→ Task statement
Copy exactly, beginning with the line holding "[0:01.01-0:02.03]" and ending with the final line of the data beneath this task; copy nothing else, and leave out every picture.
────
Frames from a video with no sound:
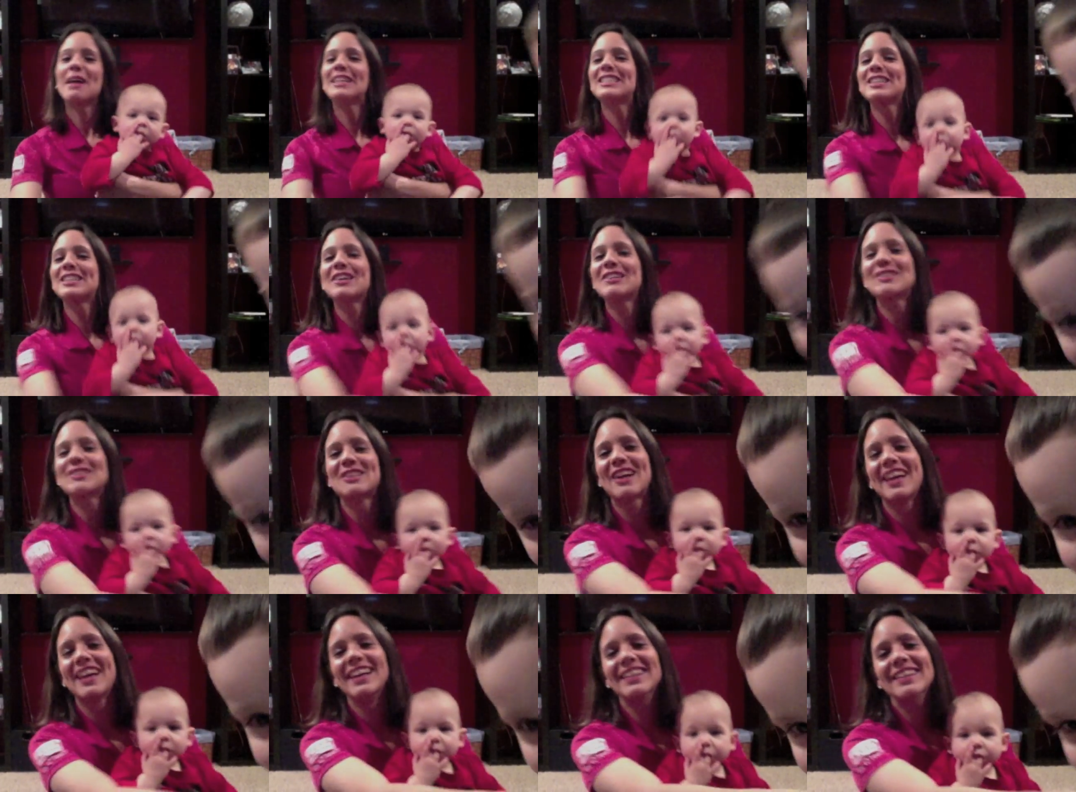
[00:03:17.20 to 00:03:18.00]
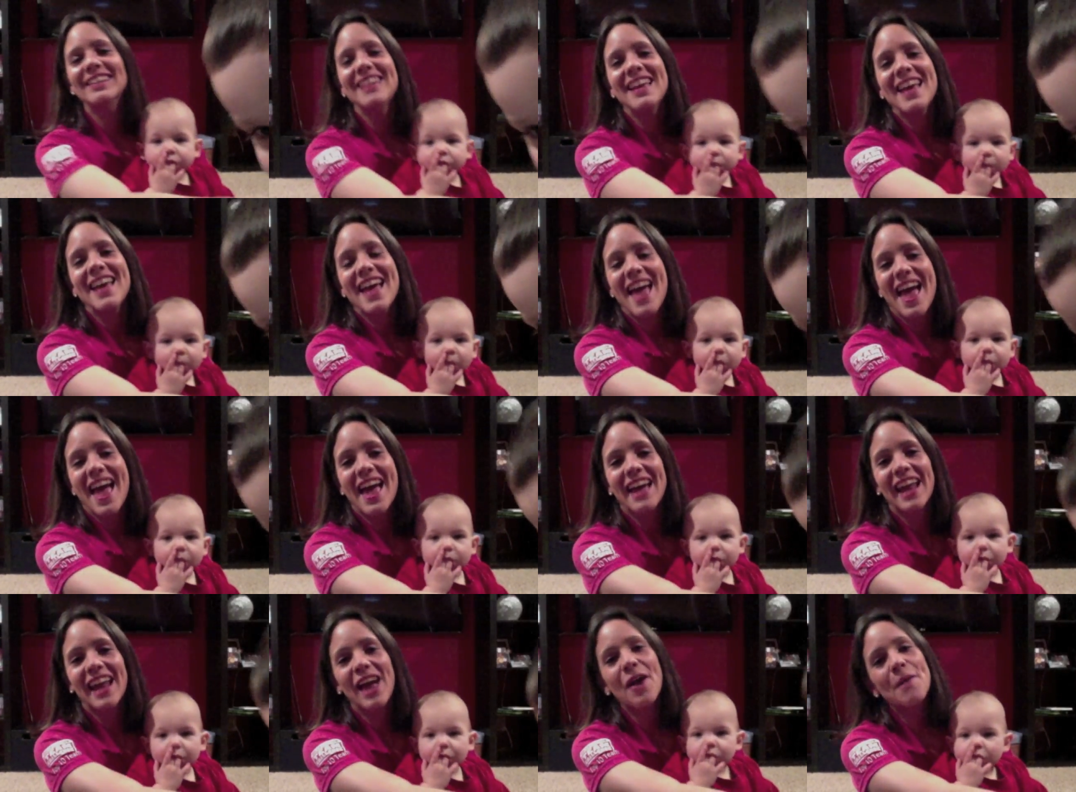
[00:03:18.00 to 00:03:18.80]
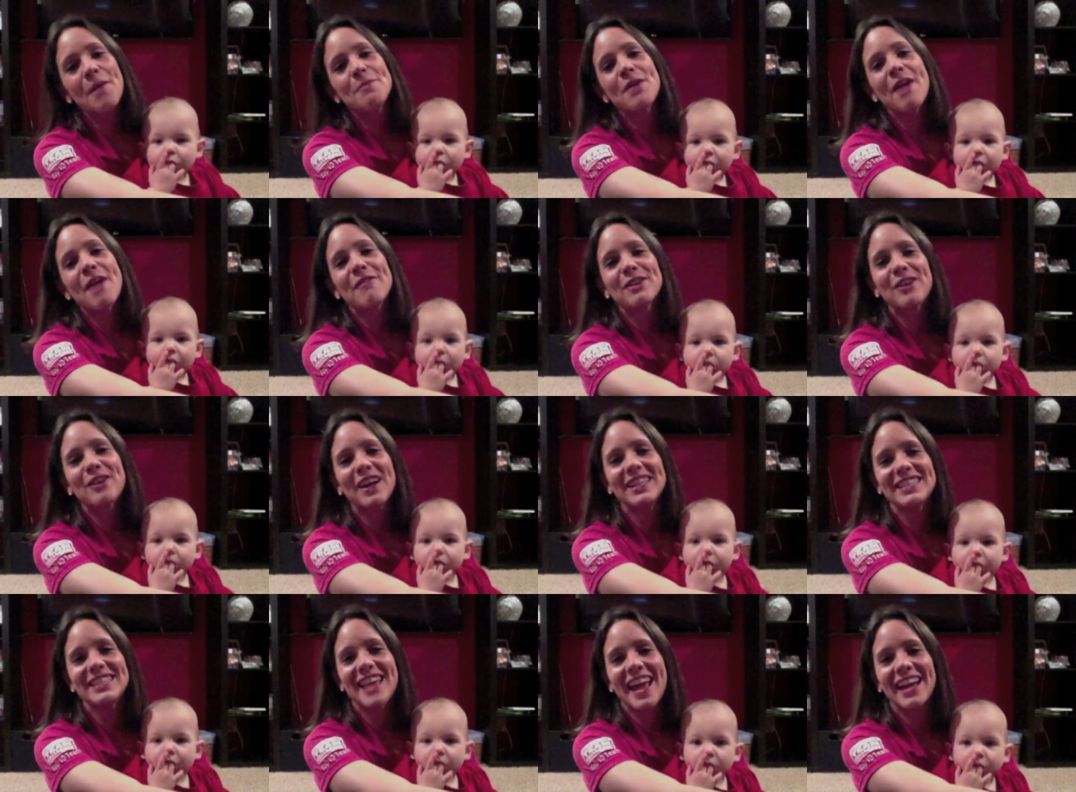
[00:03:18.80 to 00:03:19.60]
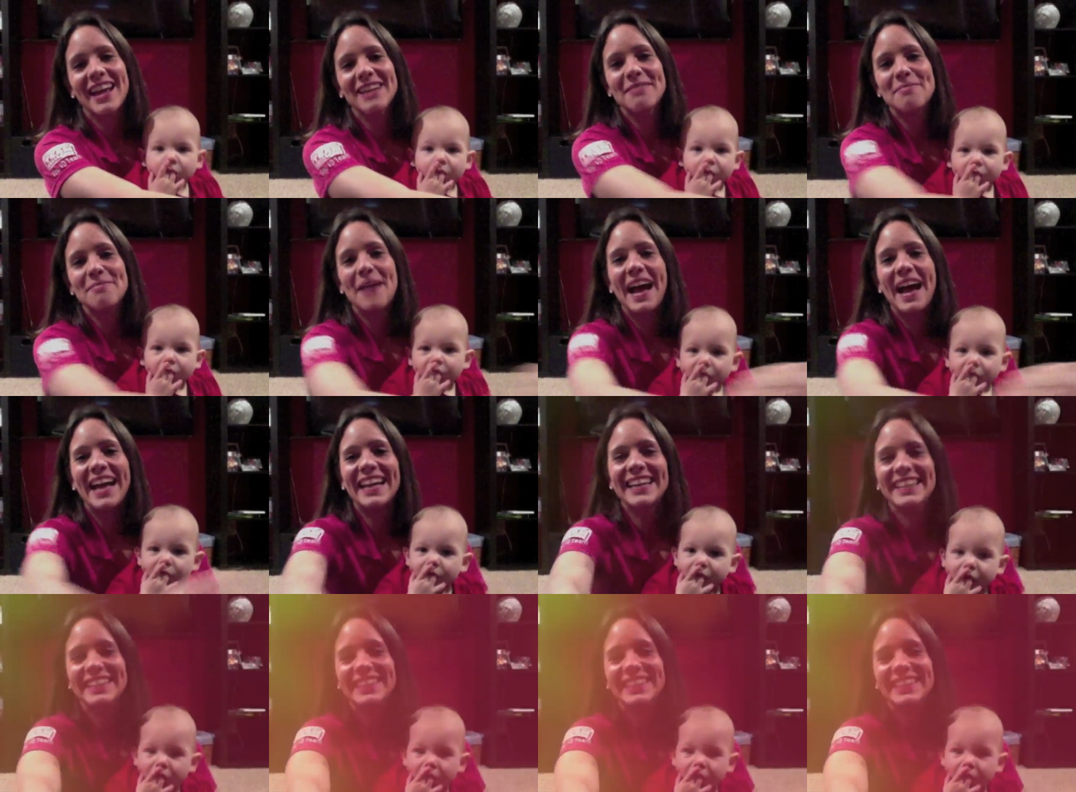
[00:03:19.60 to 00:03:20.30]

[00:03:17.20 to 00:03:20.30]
Speaker 1: children. And I hope you have a great day. Bye.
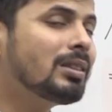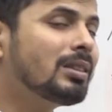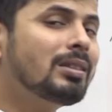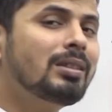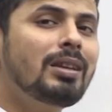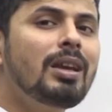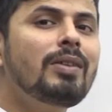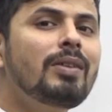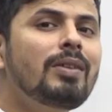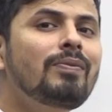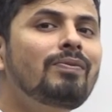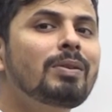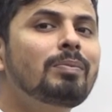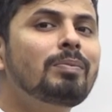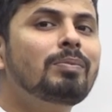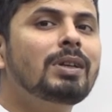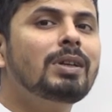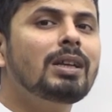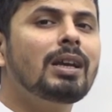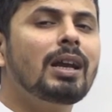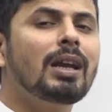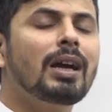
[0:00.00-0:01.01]

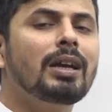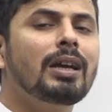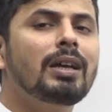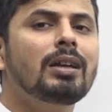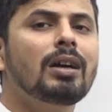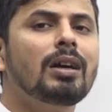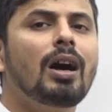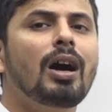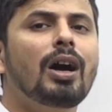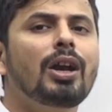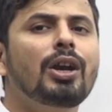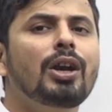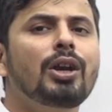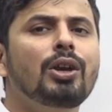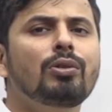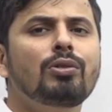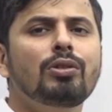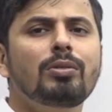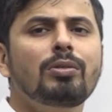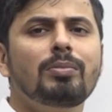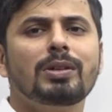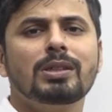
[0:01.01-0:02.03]
359
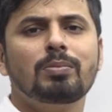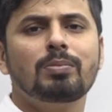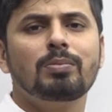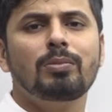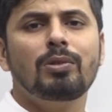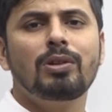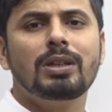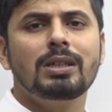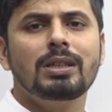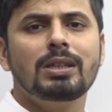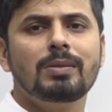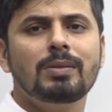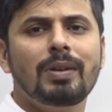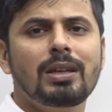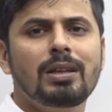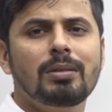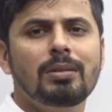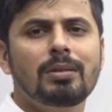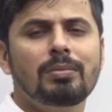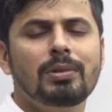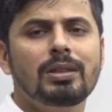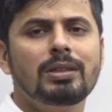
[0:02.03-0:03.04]
unknown bus voltage
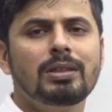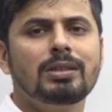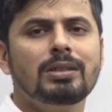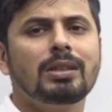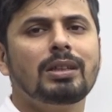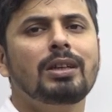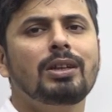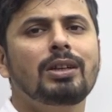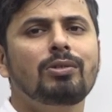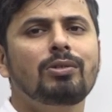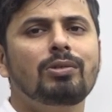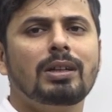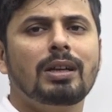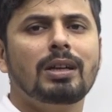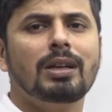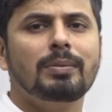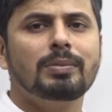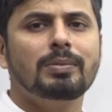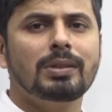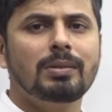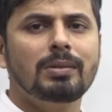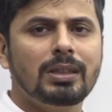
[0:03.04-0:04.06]
variables in
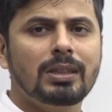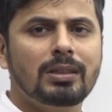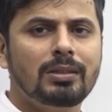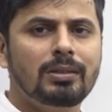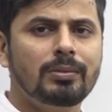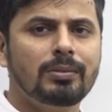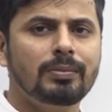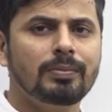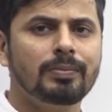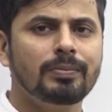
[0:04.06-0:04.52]
Newton-Raphson method.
────
→ Solution
[0:01.01-0:02.03]
359
[0:02.03-0:03.04]
unknown bus voltage
[0:03.04-0:04.06]
variables in
[0:04.06-0:04.52]
Newton-Raphson method.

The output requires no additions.